Exercise requirements:
Each line of the material below should be retyped precisely as it appears.

Data for this task:

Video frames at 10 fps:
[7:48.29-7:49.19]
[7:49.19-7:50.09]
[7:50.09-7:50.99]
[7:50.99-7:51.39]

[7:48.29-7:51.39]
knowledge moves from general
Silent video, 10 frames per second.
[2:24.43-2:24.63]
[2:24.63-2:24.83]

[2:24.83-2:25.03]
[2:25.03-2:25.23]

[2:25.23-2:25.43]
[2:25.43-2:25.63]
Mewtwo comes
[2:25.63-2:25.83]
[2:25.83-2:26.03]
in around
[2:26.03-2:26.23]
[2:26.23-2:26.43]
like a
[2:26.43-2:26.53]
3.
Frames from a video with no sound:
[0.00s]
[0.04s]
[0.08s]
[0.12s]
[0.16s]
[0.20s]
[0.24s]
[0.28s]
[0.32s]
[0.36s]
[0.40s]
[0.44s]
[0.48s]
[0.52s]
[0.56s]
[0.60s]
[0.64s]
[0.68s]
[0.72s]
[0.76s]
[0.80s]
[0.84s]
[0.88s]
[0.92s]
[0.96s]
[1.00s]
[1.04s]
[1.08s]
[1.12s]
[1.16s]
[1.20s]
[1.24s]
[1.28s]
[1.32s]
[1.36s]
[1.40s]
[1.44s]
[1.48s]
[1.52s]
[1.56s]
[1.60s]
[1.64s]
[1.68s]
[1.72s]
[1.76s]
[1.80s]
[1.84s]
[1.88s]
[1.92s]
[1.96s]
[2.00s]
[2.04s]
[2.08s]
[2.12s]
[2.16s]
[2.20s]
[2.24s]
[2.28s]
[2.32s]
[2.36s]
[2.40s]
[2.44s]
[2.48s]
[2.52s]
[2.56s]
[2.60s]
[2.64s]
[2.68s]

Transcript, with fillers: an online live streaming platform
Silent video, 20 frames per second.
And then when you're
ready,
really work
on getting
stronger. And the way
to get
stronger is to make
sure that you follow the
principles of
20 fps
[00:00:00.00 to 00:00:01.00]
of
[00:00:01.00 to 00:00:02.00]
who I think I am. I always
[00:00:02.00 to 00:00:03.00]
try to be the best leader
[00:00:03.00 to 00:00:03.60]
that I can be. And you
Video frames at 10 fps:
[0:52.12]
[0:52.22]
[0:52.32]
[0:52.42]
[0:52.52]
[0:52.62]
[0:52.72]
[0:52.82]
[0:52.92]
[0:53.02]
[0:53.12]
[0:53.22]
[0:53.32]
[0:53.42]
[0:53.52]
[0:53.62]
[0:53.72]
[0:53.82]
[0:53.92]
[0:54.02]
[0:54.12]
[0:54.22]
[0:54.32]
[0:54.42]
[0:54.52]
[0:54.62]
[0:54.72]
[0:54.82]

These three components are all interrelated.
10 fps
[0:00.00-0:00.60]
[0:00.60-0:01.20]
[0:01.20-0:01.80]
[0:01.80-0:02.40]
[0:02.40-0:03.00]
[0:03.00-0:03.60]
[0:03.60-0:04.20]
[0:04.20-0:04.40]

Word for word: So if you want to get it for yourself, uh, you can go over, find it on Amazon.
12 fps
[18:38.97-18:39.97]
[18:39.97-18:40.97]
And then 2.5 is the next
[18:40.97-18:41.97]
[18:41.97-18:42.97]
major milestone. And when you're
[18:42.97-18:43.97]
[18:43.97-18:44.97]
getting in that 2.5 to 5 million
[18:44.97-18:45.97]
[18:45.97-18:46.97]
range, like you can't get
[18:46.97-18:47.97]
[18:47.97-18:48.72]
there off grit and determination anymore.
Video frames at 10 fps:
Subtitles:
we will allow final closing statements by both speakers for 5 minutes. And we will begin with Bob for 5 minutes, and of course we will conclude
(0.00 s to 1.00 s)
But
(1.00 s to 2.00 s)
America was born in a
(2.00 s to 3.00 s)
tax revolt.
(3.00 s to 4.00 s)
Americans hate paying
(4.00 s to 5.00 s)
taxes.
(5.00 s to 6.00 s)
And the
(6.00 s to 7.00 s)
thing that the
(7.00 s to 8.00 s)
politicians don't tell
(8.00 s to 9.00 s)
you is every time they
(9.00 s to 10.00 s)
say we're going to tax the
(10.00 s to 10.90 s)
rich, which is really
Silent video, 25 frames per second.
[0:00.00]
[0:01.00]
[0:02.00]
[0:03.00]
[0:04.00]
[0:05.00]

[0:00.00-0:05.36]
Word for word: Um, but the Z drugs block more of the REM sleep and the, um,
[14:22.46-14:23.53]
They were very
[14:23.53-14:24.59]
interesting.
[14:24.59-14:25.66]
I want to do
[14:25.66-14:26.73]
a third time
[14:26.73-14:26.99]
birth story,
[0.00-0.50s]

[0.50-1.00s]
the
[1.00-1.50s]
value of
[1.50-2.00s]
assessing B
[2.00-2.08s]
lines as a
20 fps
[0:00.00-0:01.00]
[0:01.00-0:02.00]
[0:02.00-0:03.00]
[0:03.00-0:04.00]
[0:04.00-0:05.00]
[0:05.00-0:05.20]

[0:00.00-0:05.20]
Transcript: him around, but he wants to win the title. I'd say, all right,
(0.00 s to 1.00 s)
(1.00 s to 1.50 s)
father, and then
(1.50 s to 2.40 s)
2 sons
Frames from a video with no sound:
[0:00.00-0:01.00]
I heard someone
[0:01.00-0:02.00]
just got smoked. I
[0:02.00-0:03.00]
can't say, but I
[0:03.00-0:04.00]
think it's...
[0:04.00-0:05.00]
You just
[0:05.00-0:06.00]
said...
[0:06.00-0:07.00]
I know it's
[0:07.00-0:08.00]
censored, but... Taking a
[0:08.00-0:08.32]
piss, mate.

Exercise answer:
Video frames at 10 fps:
[7:48.29-7:49.19]
[7:49.19-7:50.09]
[7:50.09-7:50.99]
[7:50.99-7:51.39]

[7:48.29-7:51.39]
knowledge moves from general
Silent video, 10 frames per second.
[2:24.43-2:24.63]
[2:24.63-2:24.83]

[2:24.83-2:25.03]
[2:25.03-2:25.23]

[2:25.23-2:25.43]
[2:25.43-2:25.63]
Mewtwo comes
[2:25.63-2:25.83]
[2:25.83-2:26.03]
in around
[2:26.03-2:26.23]
[2:26.23-2:26.43]
like a
[2:26.43-2:26.53]
3.
Frames from a video with no sound:
[0.00s]
[0.04s]
[0.08s]
[0.12s]
[0.16s]
[0.20s]
[0.24s]
[0.28s]
[0.32s]
[0.36s]
[0.40s]
[0.44s]
[0.48s]
[0.52s]
[0.56s]
[0.60s]
[0.64s]
[0.68s]
[0.72s]
[0.76s]
[0.80s]
[0.84s]
[0.88s]
[0.92s]
[0.96s]
[1.00s]
[1.04s]
[1.08s]
[1.12s]
[1.16s]
[1.20s]
[1.24s]
[1.28s]
[1.32s]
[1.36s]
[1.40s]
[1.44s]
[1.48s]
[1.52s]
[1.56s]
[1.60s]
[1.64s]
[1.68s]
[1.72s]
[1.76s]
[1.80s]
[1.84s]
[1.88s]
[1.92s]
[1.96s]
[2.00s]
[2.04s]
[2.08s]
[2.12s]
[2.16s]
[2.20s]
[2.24s]
[2.28s]
[2.32s]
[2.36s]
[2.40s]
[2.44s]
[2.48s]
[2.52s]
[2.56s]
[2.60s]
[2.64s]
[2.68s]

Transcript, with fillers: an online live streaming platform
Silent video, 20 frames per second.
And then when you're
ready,
really work
on getting
stronger. And the way
to get
stronger is to make
sure that you follow the
principles of
20 fps
[00:00:00.00 to 00:00:01.00]
of
[00:00:01.00 to 00:00:02.00]
who I think I am. I always
[00:00:02.00 to 00:00:03.00]
try to be the best leader
[00:00:03.00 to 00:00:03.60]
that I can be. And you
Video frames at 10 fps:
[0:52.12]
[0:52.22]
[0:52.32]
[0:52.42]
[0:52.52]
[0:52.62]
[0:52.72]
[0:52.82]
[0:52.92]
[0:53.02]
[0:53.12]
[0:53.22]
[0:53.32]
[0:53.42]
[0:53.52]
[0:53.62]
[0:53.72]
[0:53.82]
[0:53.92]
[0:54.02]
[0:54.12]
[0:54.22]
[0:54.32]
[0:54.42]
[0:54.52]
[0:54.62]
[0:54.72]
[0:54.82]

These three components are all interrelated.
10 fps
[0:00.00-0:00.60]
[0:00.60-0:01.20]
[0:01.20-0:01.80]
[0:01.80-0:02.40]
[0:02.40-0:03.00]
[0:03.00-0:03.60]
[0:03.60-0:04.20]
[0:04.20-0:04.40]

Word for word: So if you want to get it for yourself, uh, you can go over, find it on Amazon.
12 fps
[18:38.97-18:39.97]
[18:39.97-18:40.97]
And then 2.5 is the next
[18:40.97-18:41.97]
[18:41.97-18:42.97]
major milestone. And when you're
[18:42.97-18:43.97]
[18:43.97-18:44.97]
getting in that 2.5 to 5 million
[18:44.97-18:45.97]
[18:45.97-18:46.97]
range, like you can't get
[18:46.97-18:47.97]
[18:47.97-18:48.72]
there off grit and determination anymore.
Video frames at 10 fps:
Subtitles:
we will allow final closing statements by both speakers for 5 minutes. And we will begin with Bob for 5 minutes, and of course we will conclude
(0.00 s to 1.00 s)
But
(1.00 s to 2.00 s)
America was born in a
(2.00 s to 3.00 s)
tax revolt.
(3.00 s to 4.00 s)
Americans hate paying
(4.00 s to 5.00 s)
taxes.
(5.00 s to 6.00 s)
And the
(6.00 s to 7.00 s)
thing that the
(7.00 s to 8.00 s)
politicians don't tell
(8.00 s to 9.00 s)
you is every time they
(9.00 s to 10.00 s)
say we're going to tax the
(10.00 s to 10.90 s)
rich, which is really
Silent video, 25 frames per second.
[0:00.00]
[0:01.00]
[0:02.00]
[0:03.00]
[0:04.00]
[0:05.00]

[0:00.00-0:05.36]
Word for word: Um, but the Z drugs block more of the REM sleep and the, um,
[14:22.46-14:23.53]
They were very
[14:23.53-14:24.59]
interesting.
[14:24.59-14:25.66]
I want to do
[14:25.66-14:26.73]
a third time
[14:26.73-14:26.99]
birth story,
[0.00-0.50s]

[0.50-1.00s]
the
[1.00-1.50s]
value of
[1.50-2.00s]
assessing B
[2.00-2.08s]
lines as a
20 fps
[0:00.00-0:01.00]
[0:01.00-0:02.00]
[0:02.00-0:03.00]
[0:03.00-0:04.00]
[0:04.00-0:05.00]
[0:05.00-0:05.20]

[0:00.00-0:05.20]
Transcript: him around, but he wants to win the title. I'd say, all right,
(0.00 s to 1.00 s)
(1.00 s to 1.50 s)
father, and then
(1.50 s to 2.40 s)
2 sons
Frames from a video with no sound:
[0:00.00-0:01.00]
I heard someone
[0:01.00-0:02.00]
just got smoked. I
[0:02.00-0:03.00]
can't say, but I
[0:03.00-0:04.00]
think it's...
[0:04.00-0:05.00]
You just
[0:05.00-0:06.00]
said...
[0:06.00-0:07.00]
I know it's
[0:07.00-0:08.00]
censored, but... Taking a
[0:08.00-0:08.32]
piss, mate.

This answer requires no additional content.